Yeah, I guess it depends on your background. My mother had me and my two younger siblings between the ages of 33-38. Well over half my aunts, on both sides, had children into their 30's and 40's. My wife's mother had her at 30, and her second child at 38. My wife and I are in our early 30's, and we're not working on kids, and don't feel any kind of pressure because of our age. Having kids in this decade is just our normal.


----------



## gbrad (Jul 20, 2010)

jaquen said:


> Yeah, I guess it depends on your background. My mother had me and my two younger siblings between the ages of 33-38. Well over half my aunts, on both sides, had children into their 30's and 40's. My wife's mother had her at 30, and her second child at 38. My wife and I are in our early 30's, and we're not working on kids, and don't feel any kind of pressure because of our age. Having kids in this decade is just our normal.


I just remember having parents and grandparents that were younger and did fun things and were still very active in life. I want my children to be able to experience that. If I were to have children now, their grandparents would be a lot older than mine were.


----------



## YinPrincess (Jul 31, 2011)

Neither hubby nor I ever wanted children. Or to get married, for that matter... But life has a way of making things happen. 

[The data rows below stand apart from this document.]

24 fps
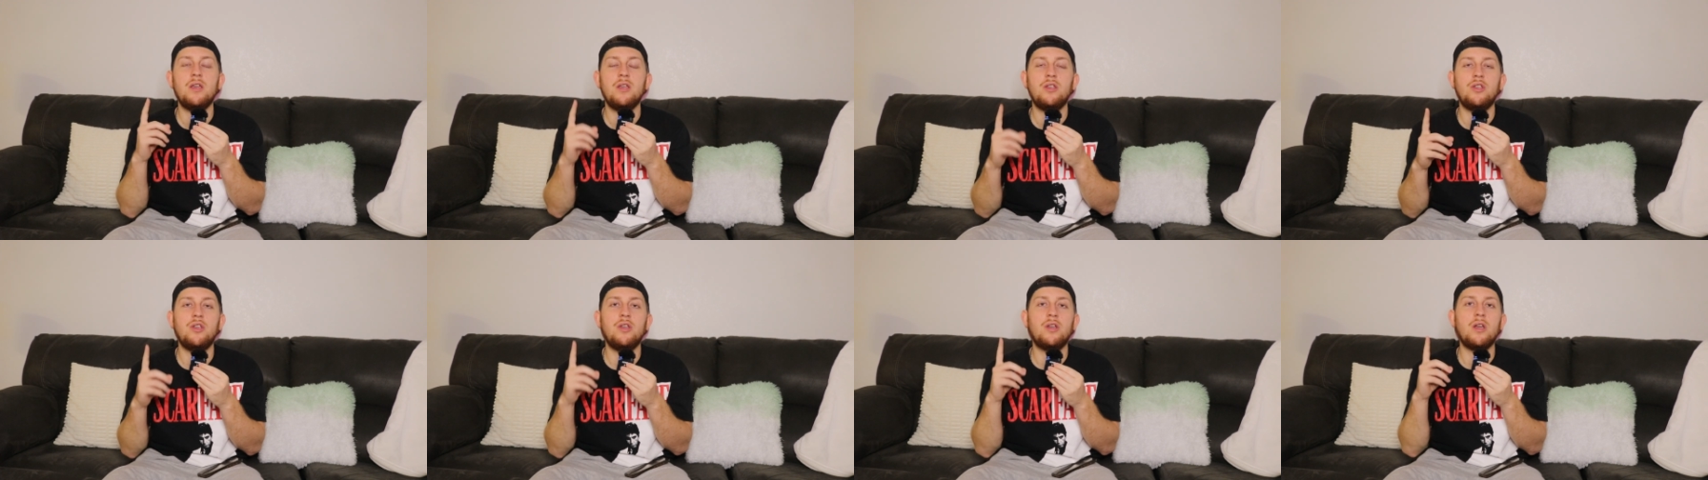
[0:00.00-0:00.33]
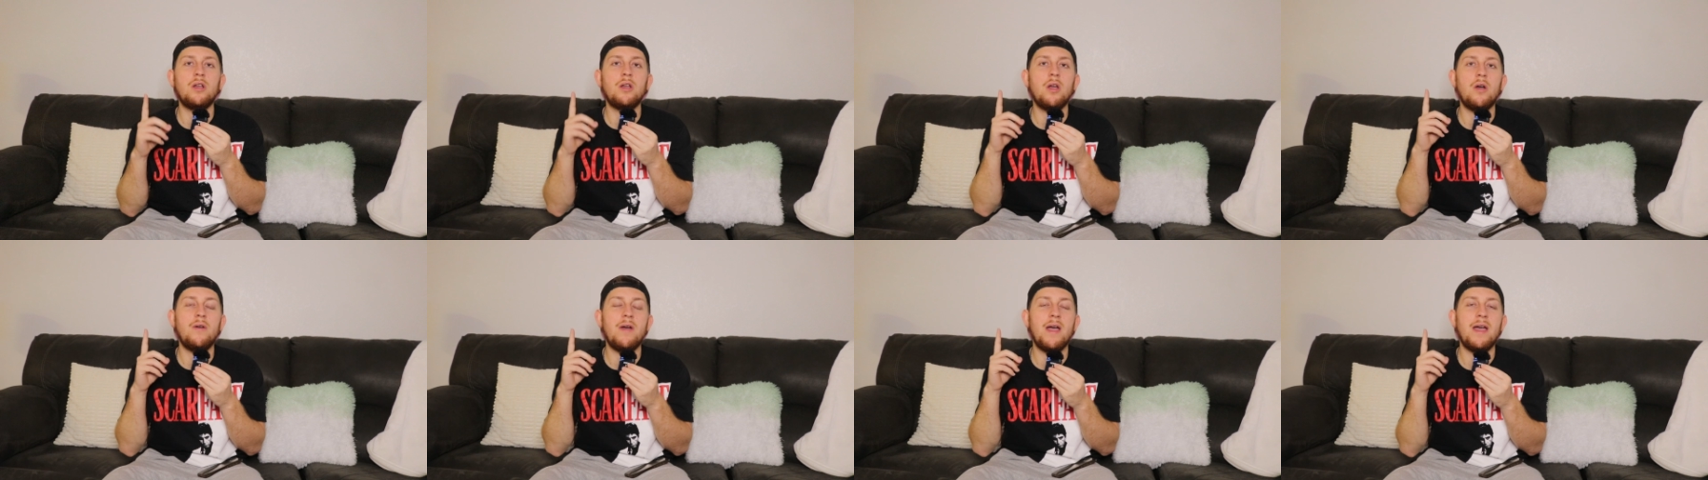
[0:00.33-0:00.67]
you can
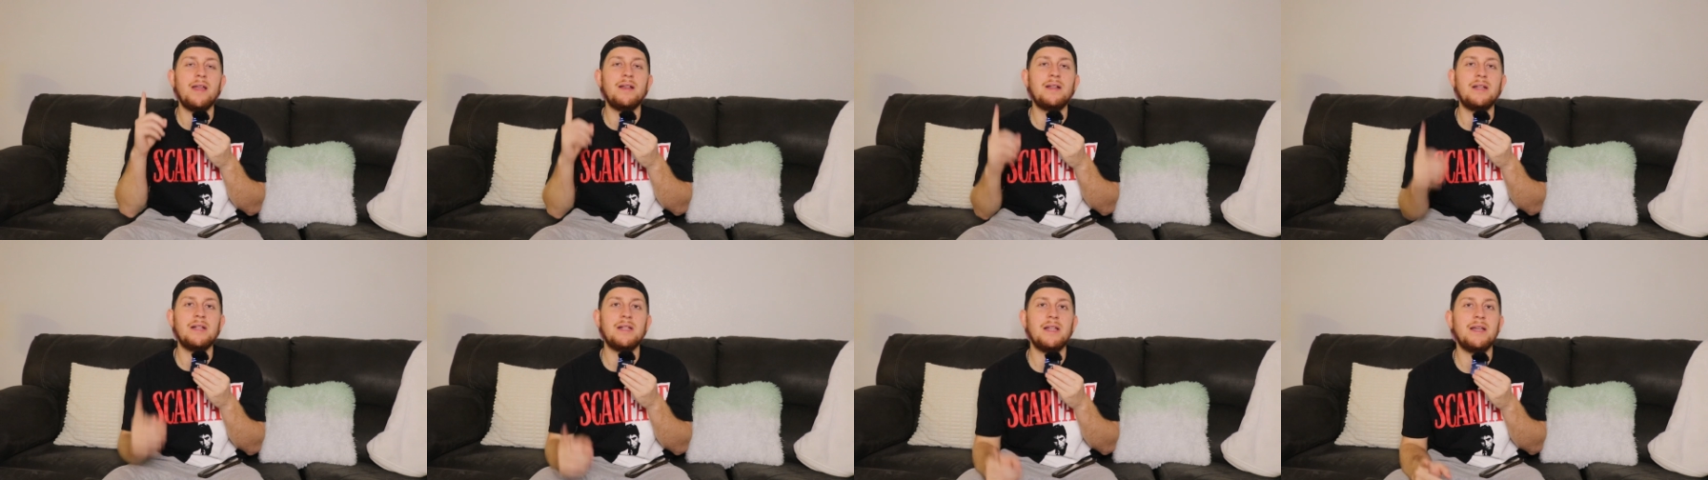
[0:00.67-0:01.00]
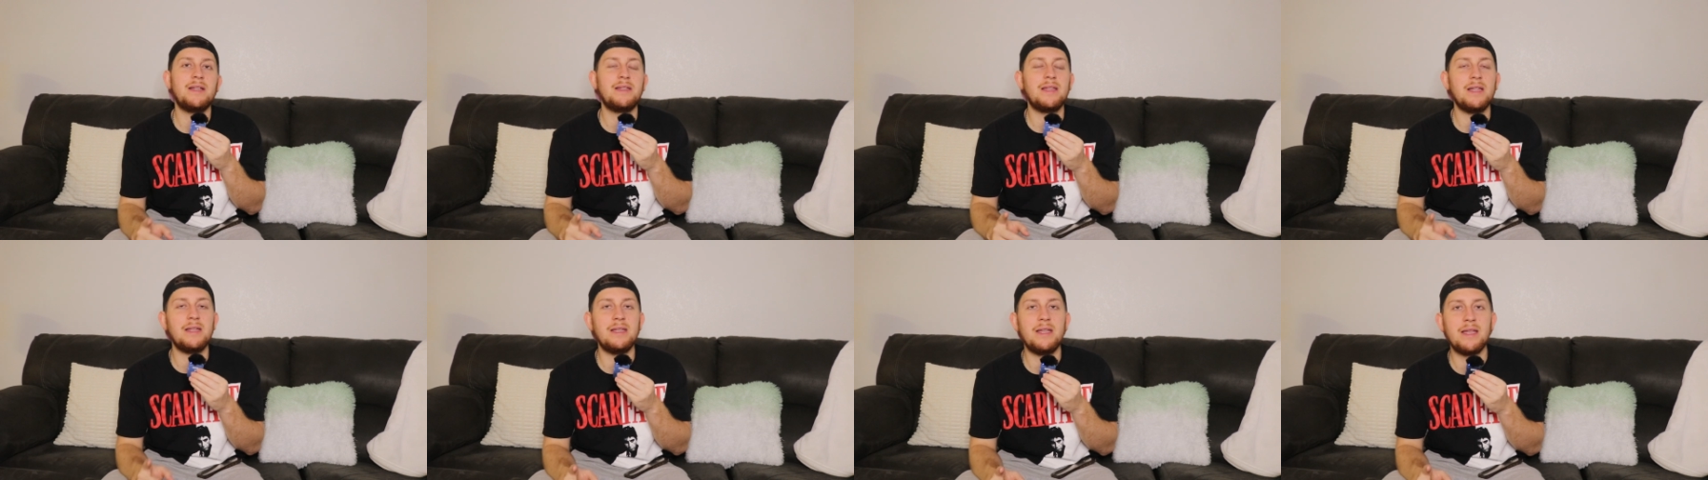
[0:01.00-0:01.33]
go ahead,
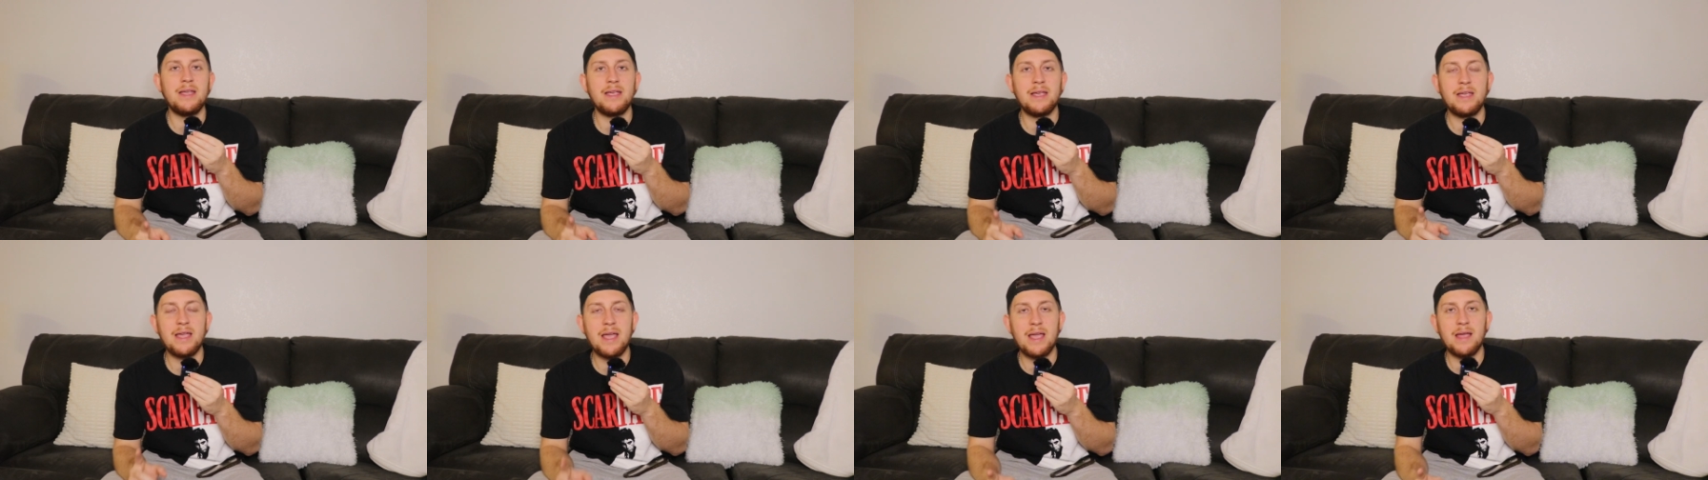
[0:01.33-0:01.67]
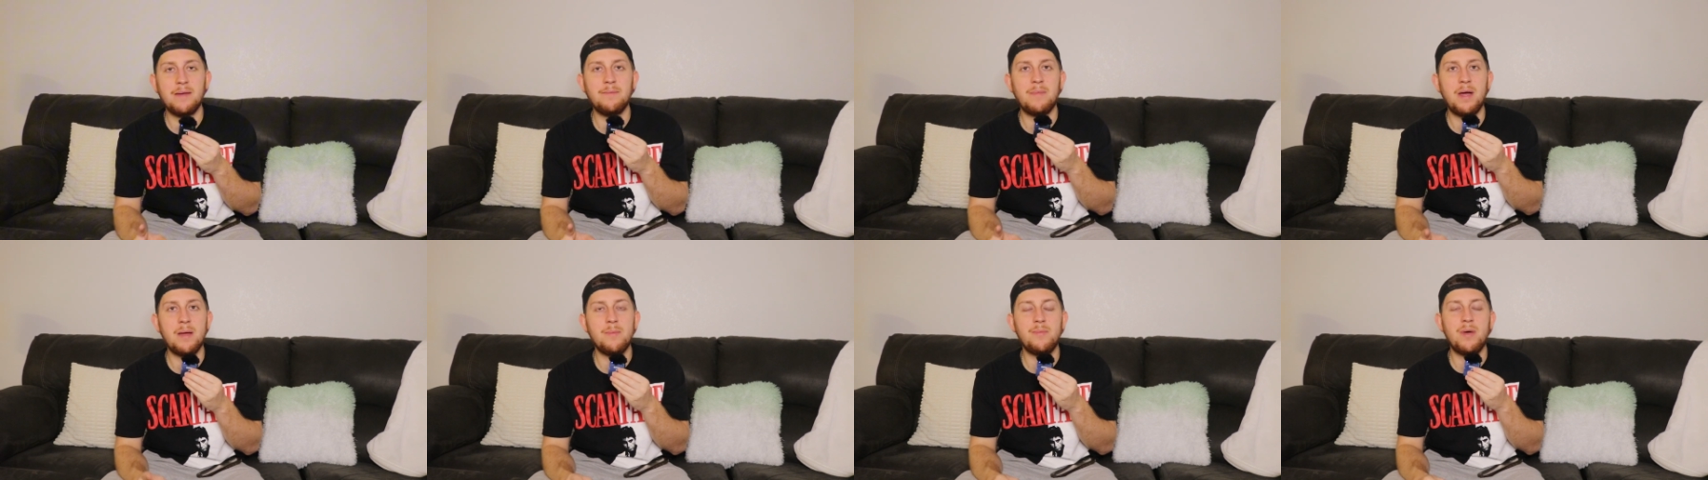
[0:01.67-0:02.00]
click the link in my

(I voted on his behalf, btw). 
_Posted via Mobile Device_


----------



## jaquen (Mar 1, 2012)

gbrad said:


> I just remember having parents and grandparents that were younger and did fun things and were still very active in life. I want my children to be able to experience that. If I were to have children now, their grandparents would be a lot older than mine were.


That comes down less to age, and more to how well you take care of yourself. My grandmother is 86 years old, looks great, and is still active. She still babysits, now for her young great-grandchildren. She is the last remaining of a set of 10, most of whom passed away in their 80's and 90's. That's common for my family if you take care of yourself.

Meanwhile my parents both died in their 60's, but they took pretty bad care of their bodies.

We live in a culture where obesity, and it's many health related ills, are rampant. There are plenty of sedentary, out of shape young parents. Meanwhile if you make health a priority, there is no reason that older parents can't be very active. I live in NYC, and you see parents in their 30's and 40's, and beyond, who are very fit, very active all the time here. 

It's all in how you chose to prioritize your health. If you want to have a baby past your 20's, and still be a fit, active parent than make sure that's your priority.


----------



## Racer (Sep 24, 2009)

It was the age thing for me... I wanted kids when I was in my twenties. The way I sort of viewed it was from my parents.. By the time they were 50, they were empty nesters with enough financial security and health to really enjoy life. Jet setters. Tons of travel, and just generally living it up. 

I also remember that growing up, having younger parents than my friends made them more or less relatable to my friends. We never wanted to go over to “Timmy’s house” because his mom was a uptight old lady like my grandma. My parents threw their own adult parties, did a ton of fun stuff like camping, skiing, etc. All these experiences because they were basically younger and full of life still. My friends were always jealous. I envied my parents learning how to juggle being youngish while maintaining enough maturity to be parents. 

And I look at my sister... late thirties (husband in his fourties) before they had kids. Complications, hormones, etc. Add to this that he’ll be retiring about the same time as the daughter will be going to college. Didn’t even live it up in their twenties and just focused on careers so they’d be ‘financially stable’ enough for kids. Doesn’t sound like fun to me....


----------



## jaquen (Mar 1, 2012)

Racer said:


> And I look at my sister... late thirties (husband in his fourties) before they had kids. Complications, hormones, etc. Add to this that he’ll be retiring about the same time as the daughter will be going to college. Didn’t even live it up in their twenties and just focused on careers so they’d be ‘financially stable’ enough for kids. Doesn't sound like fun to me....



Retiring at the same time the daughter is going to school? That math sounds totally off. My mom, three of my aunts, and my mother in law all had kids in their late 30's (with zero complication, hormones, etc mind you) and none of them were anywhere close to retirement when those kids graduated high school 

The typical retirement age in this country is mid to late 60's. If you have a kid at say 37, they're off to high school by the time you're 55. That leaves you at least ten years left of work, and if you took good care of yourself and live an average length lifespan, plenty of time to have lots, and lots of fun without the kiddies.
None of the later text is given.